LAW-3290: Health Care Privacy and AI Governance

This course examines the legal, ethical, and governance frameworks that protect health information in modern health systems, with particular attention to the privacy and security requirements established under the Health Insurance Portability and Accountability Act of 1996 (HIPAA) and its subsequent expansion through the Health Information Technology for Economic and Clinical Health Act of 2009 (HITECH). As the foundational federal regime governing the protection of protected health information (PHI), HIPAA’s Privacy Rule, Security Rule, and Breach Notification requirements provide the core structure through which healthcare entities manage confidentiality, integrity, and access to sensitive patient information. The course will explore these rules in depth while also examining related international, federal, and state privacy laws, enforcement trends, and regulatory oversight mechanisms that shape contemporary health information governance.

Recognizing the rapidly evolving technological environment in which healthcare data now operates, the course also introduces artificial intelligence and emerging digital technologies as critical factors in healthcare compliance privacy governance.
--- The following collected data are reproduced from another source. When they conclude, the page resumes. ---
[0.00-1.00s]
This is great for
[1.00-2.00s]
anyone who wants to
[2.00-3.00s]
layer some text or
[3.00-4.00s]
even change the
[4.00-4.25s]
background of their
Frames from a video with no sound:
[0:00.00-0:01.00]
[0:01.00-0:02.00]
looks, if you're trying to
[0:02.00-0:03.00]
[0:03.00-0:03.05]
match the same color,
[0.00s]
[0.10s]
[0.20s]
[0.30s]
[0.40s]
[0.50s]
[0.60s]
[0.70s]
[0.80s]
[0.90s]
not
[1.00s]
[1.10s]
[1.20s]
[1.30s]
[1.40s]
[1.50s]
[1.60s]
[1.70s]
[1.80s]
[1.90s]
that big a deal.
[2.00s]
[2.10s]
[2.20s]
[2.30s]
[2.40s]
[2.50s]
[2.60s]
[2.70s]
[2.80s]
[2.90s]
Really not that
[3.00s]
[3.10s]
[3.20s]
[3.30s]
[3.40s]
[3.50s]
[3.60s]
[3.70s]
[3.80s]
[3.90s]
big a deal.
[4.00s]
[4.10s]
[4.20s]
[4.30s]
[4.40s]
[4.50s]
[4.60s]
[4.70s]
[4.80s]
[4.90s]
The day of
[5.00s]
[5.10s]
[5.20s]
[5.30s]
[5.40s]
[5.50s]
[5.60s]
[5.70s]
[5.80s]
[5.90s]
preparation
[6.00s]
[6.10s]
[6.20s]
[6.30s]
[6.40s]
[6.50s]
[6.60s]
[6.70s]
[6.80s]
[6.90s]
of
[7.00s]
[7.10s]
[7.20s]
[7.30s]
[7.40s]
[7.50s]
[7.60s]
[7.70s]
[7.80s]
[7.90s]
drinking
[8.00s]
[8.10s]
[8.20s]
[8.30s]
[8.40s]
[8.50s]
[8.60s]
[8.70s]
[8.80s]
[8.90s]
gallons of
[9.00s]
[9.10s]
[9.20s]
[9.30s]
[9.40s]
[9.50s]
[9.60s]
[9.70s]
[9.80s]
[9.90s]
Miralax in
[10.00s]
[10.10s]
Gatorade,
AI-enabled systems increasingly influence claims processing, predictive analytics, medical devices, clinical decision support, and large-scale data aggregation. These technologies create new challenges for patient privacy protections, cybersecurity preparedness, record retention policies, and institutional risk management for the compliance privacy professional. The objectives of the course are to enable students to (1) identify situations that implicate HIPAA and related health care privacy regulations and effectively navigate the guidance and enforcement resources of the U.S. Department of Health and Human Services; (ii) determine which provisions of the HIPAA Privacy and Security Rules apply to particular factual scenarios and apply those provisions within a compliance-oriented decision-making framework; (iii) understand the significance of robust privacy and security safeguards in an era of increasing cyber threats, digital health infrastructure, and electronic crime; and (iv) develop foundational literacy in AI governance and emerging technology oversight as it relates to patient privacy, compliance risk management, and regulatory accountability.

The course is designed to support students interested in careers in healthcare compliance and privacy by introducing key subject areas aligned with the knowledge domains tested on the Certified in Healthcare Compliance (CHC) and Certified in Healthcare Privacy Compliance (CHPC) examinations administered by the Health Care Compliance Association. Through exposure to these domains, the course aims to help students build foundational knowledge relevant to professional certification pathways; however, successful completion of the course does not guarantee examination passage, as certification ultimately depends on individual preparation and performance.